Despite this, design has not been as big a part of the conversation about increasing participation and diversity in tech careers. For the professionals, policymakers, and educators leading the charge for diversity, tech has primarily meant computer science and software development. Coding programs are widely available for learners at every age and career stage. The same cannot be said for design, though this is starting to change.
One shift is the push to include art and design in STEM to create STEAM. Spearheaded by the Rhode Island School of Design, STEAM education has garnered support from the U.S. Department of Education, the National Science Foundation, and a number of educational institutions. Together, these organizations have recognized the inherent creativity in STEM innovation and that art and design can power creative capacity.
Historically, STEM and art have been seen as opposites — left brain vs. right brain, rational vs. emotional, etc. Design is perhaps the disciple that best integrates the two. In software development, for example, design is a process that uses elements of the scientific method to inquire, conceive, test, and draw conclusions about what will inspire user action. From my vantage point as a developer, design runs the show. Engineering enables a seamless realization of a designer’s vision.
A lot more needs to be done to encourage people of diverse backgrounds to pursue design. Good design is central to creating the products and services people use everyday. Sometimes the barriers to entry start early. For example, I grew up in a household where creative talents were seen as hobbies, not practical career pursuits. I’m sure there are plenty of young people receiving these same messages and not investing the time and resources that will make their talents valuable and lucrative. Changing that misperception is a critical first step to bringing more diverse talent into the space.

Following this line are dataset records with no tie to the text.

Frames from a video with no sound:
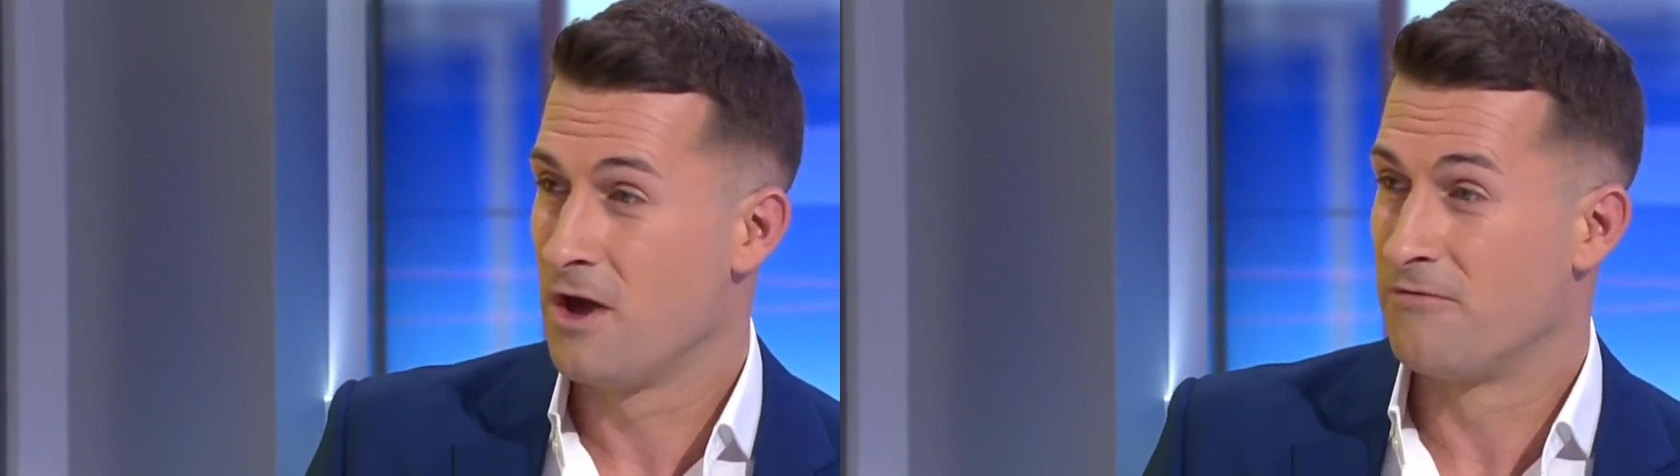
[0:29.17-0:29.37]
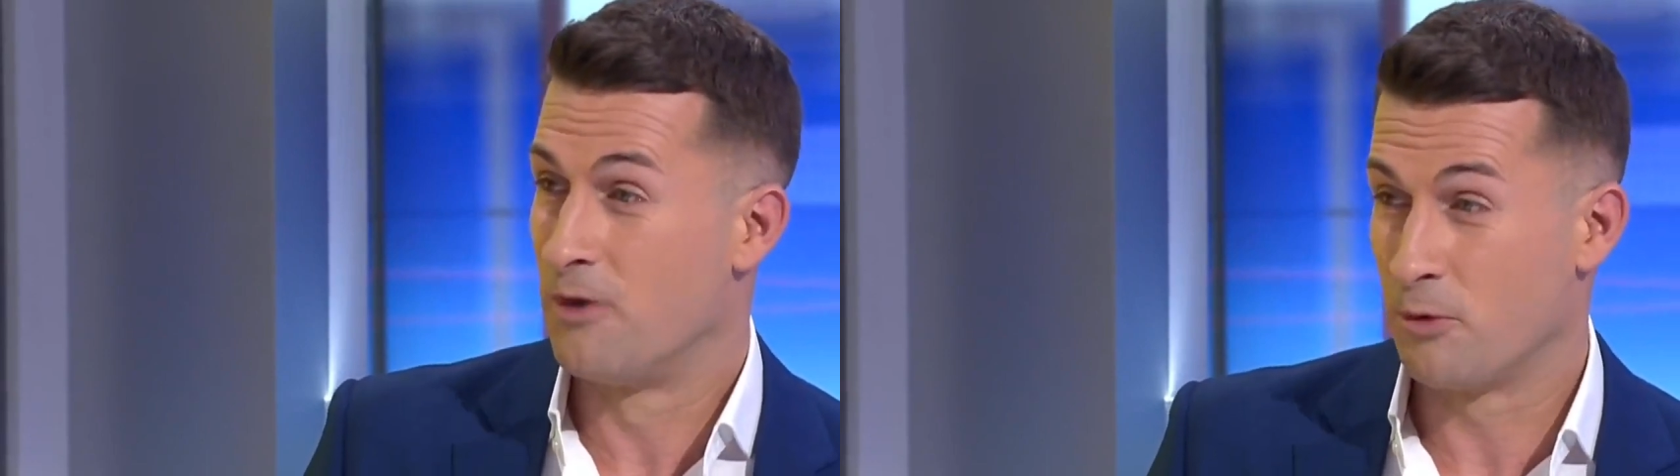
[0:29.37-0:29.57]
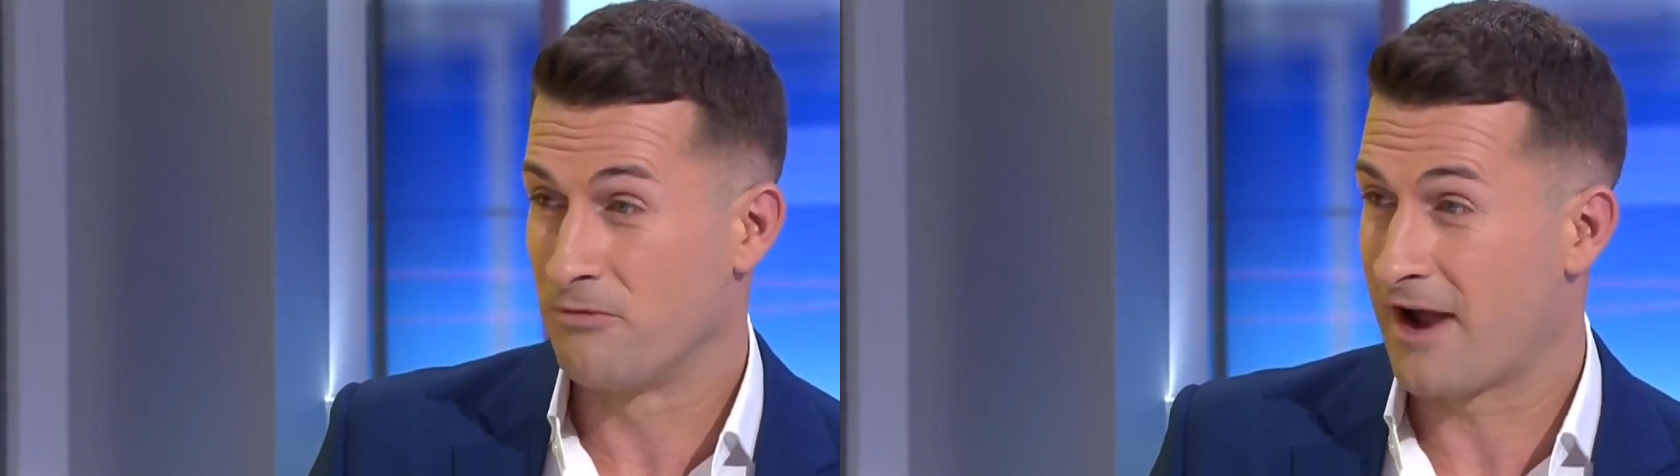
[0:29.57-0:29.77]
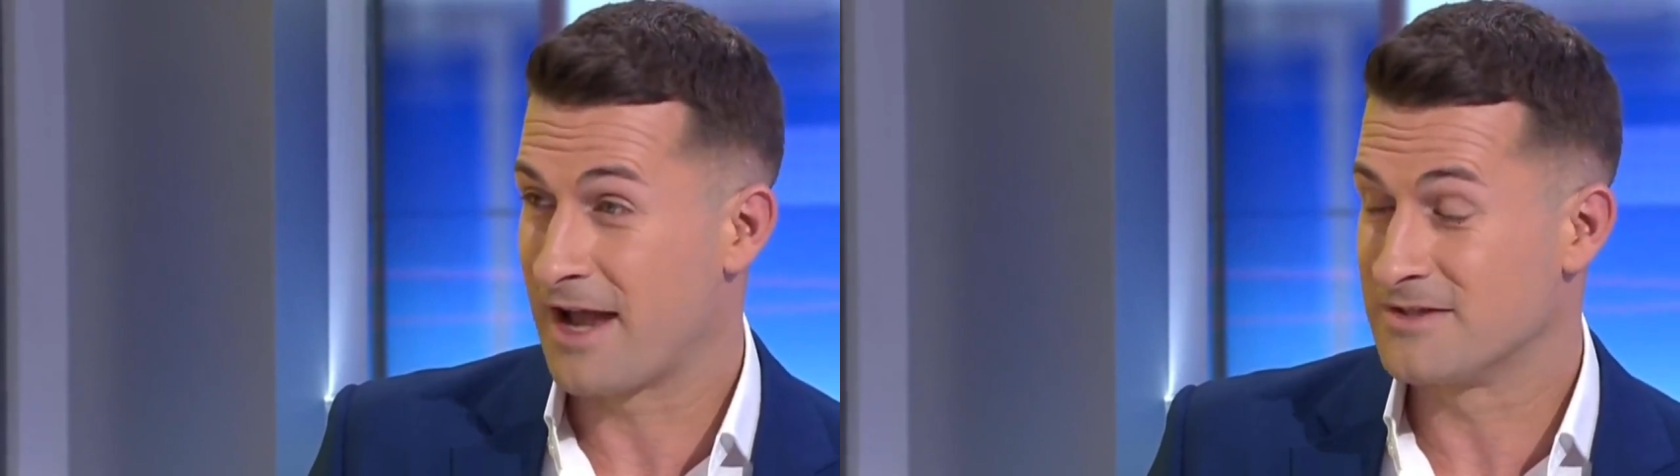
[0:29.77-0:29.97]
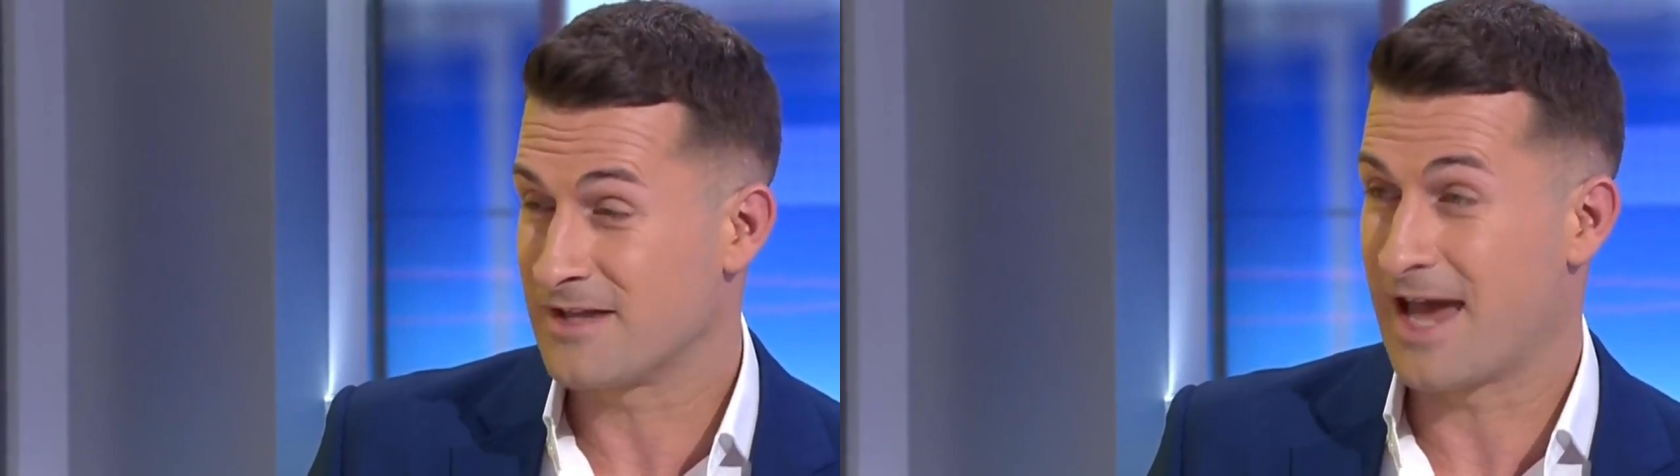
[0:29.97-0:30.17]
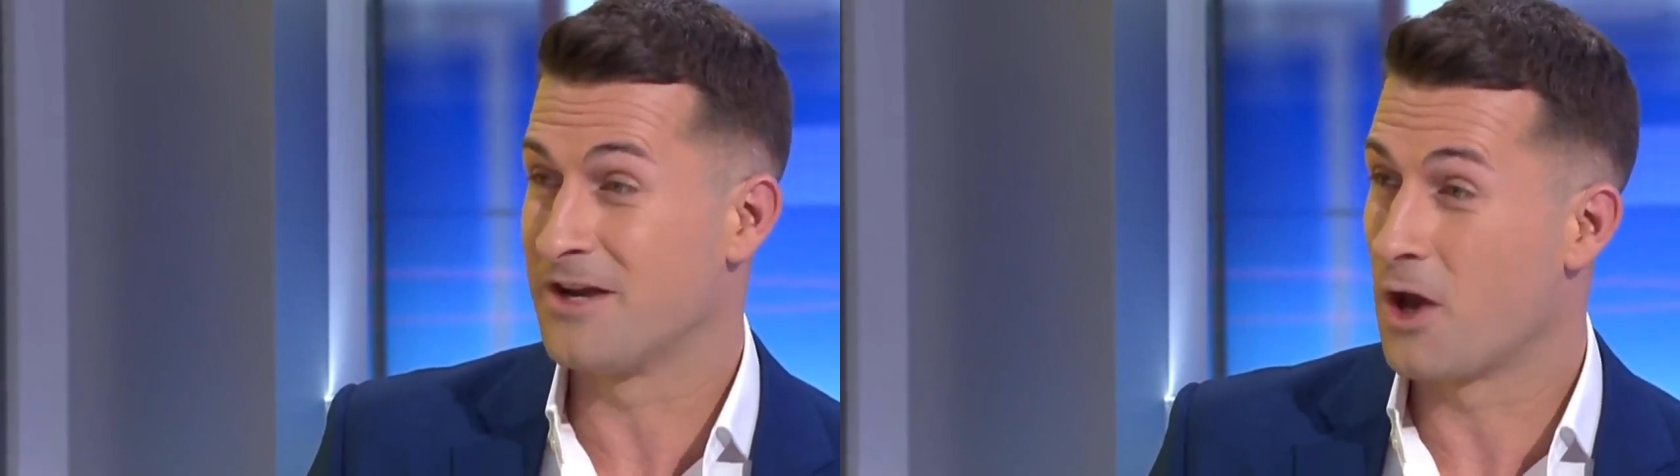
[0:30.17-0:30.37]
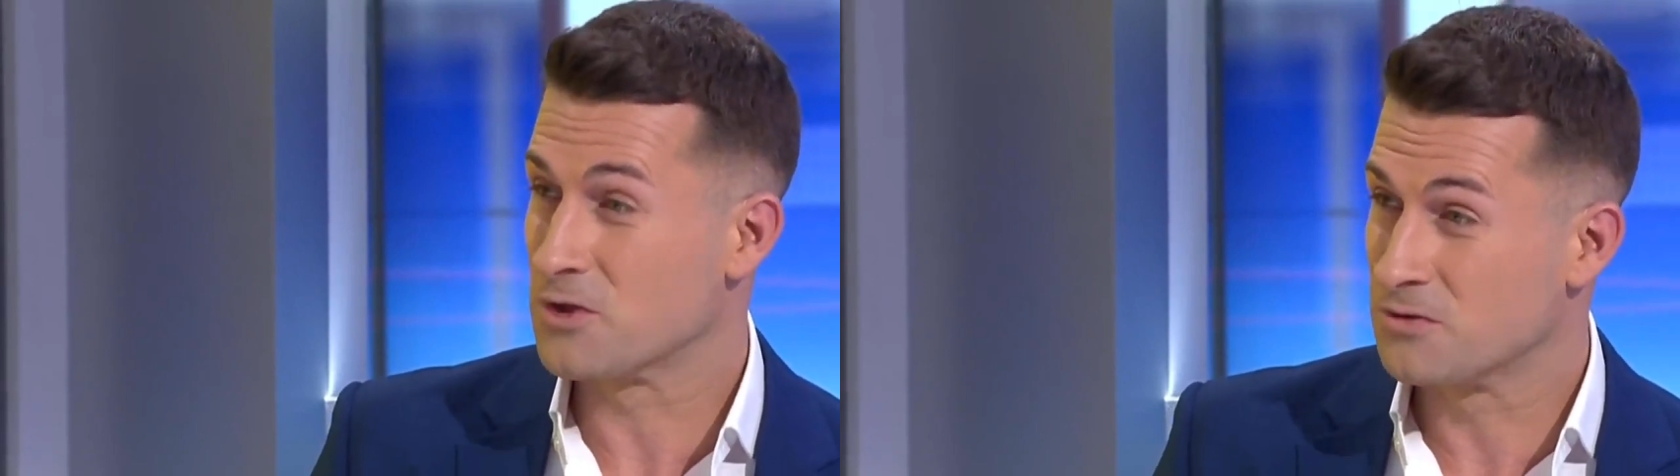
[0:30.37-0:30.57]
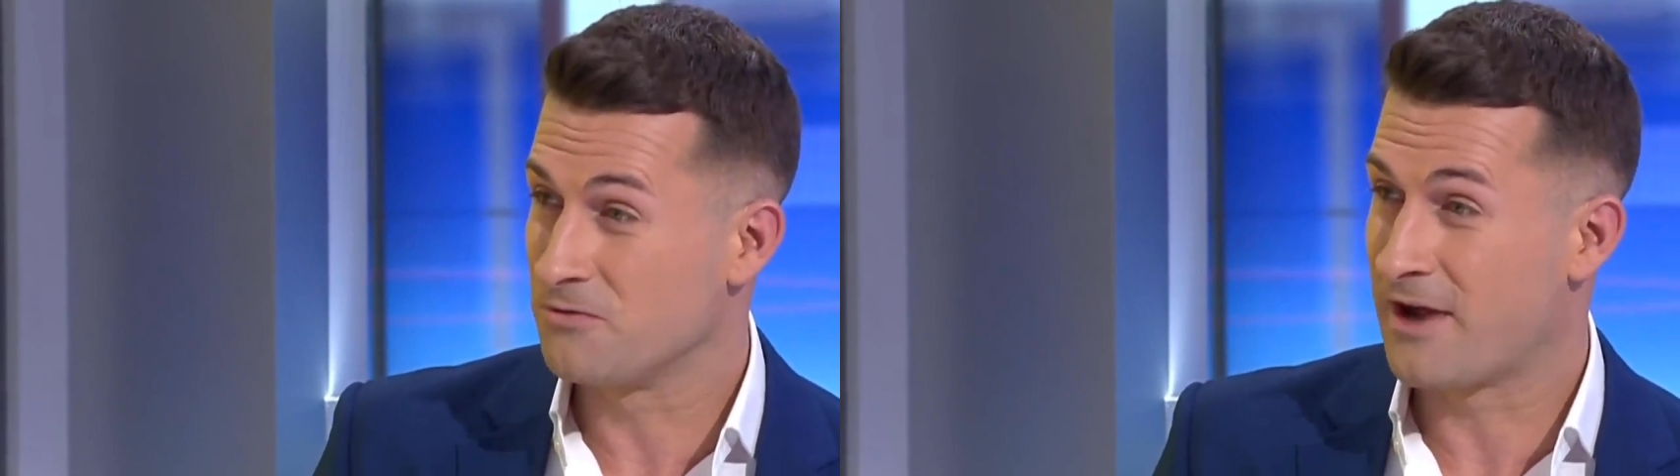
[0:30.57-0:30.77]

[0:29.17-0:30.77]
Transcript: football fans and Arsenal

Institutionally, the conversation about integrating arts into STEM fields needs more support. Rather than treating art as enrichment or leisure, it should be seen as an expression of rigorous critical thinking. Students pursuing STEM fields have a lot to gain from the expansive thinking that art requires. Again, design is where these disciplines merge because it puts art within the bounds of application, usefulness, and functionality. Art for its own sake has its place, but design is art in service of people’s everyday needs.
Greater diversity in design careers starts from how we talk about art and design. Discussing STEM and art in terms of hard and soft skills applies a value judgement that privileges the former over the latter. It’s an oversimplification that discourages a lot of talented people from pursuing one of the most important fields in our innovation economy.